Time to quit watching other people’s cats do funny things and maybe think about the nature of humor.
CLUTTERBOARD
Lately, it seems like stop motion has been having a field day with award shows, YouTube popularity and the sorta-indie-but-skewing-mainstream set. And, sure, the most recognized representatives of the genre are often the most elaborate, big-budget productions backed by a corporate merchant of cool. (Hey there, Sony and Guinness.)
But it’s neat to see a fresh stop-motion spot from an unexpected, even traditionally “boring” category. Let’s face it, it’s a little easier to get excited and inspired by plasma TV’s and beer than it is by, say, storage. Which is why we dig “Tide.”

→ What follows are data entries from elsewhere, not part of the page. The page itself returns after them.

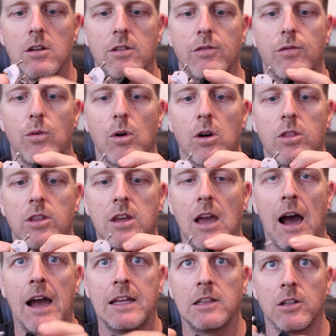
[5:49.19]
for the
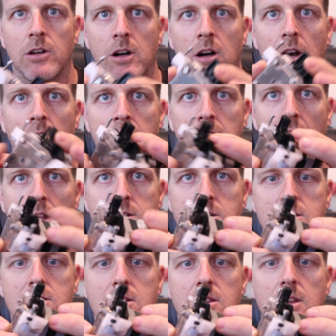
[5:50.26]
idler
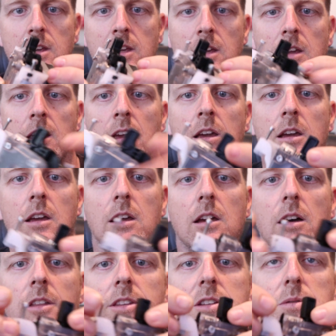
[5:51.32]
against the,
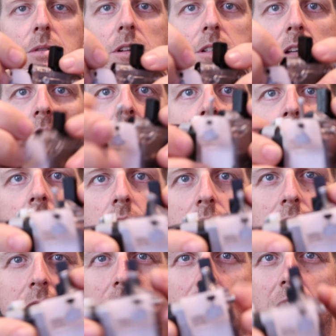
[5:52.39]
on this one it's kind of hard to
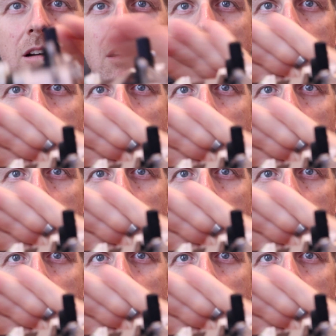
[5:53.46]
see here.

Out of London-based agency CHI & Partners, by director Dougal Wilson, this Bronze-Lion-winning spot is visually indulgent, yet short and to-the-point: it really makes us think about the pack-rattish clutter in our own lives that we’re drowning in — heck, nothing’s come this close before to making us feel like it’s time to stash our miniature sheep collection away.
MEDIUM/MESSAGE
There’s no question that music has ignited some of the greatest fires in civilization’s belly. Still, it’s rare that the artistic vision music inspires uses both music’s medium and its content to craft new kinds of art. But that’s exactly what SoCal mixed media artist Daniel Edlen has done in vinyl art,using white acrylic and vinyl records to create portraits of the artists right on the physical canvas of their music.
Although the artist says his “payoff is people’s reaction when they see the pieces for the first time,” you can help support his work and vision with a more tangible payoff by buying one of the few yet-unsold pieces, framed in a clean black metal LP frame with the original album sleeve as background.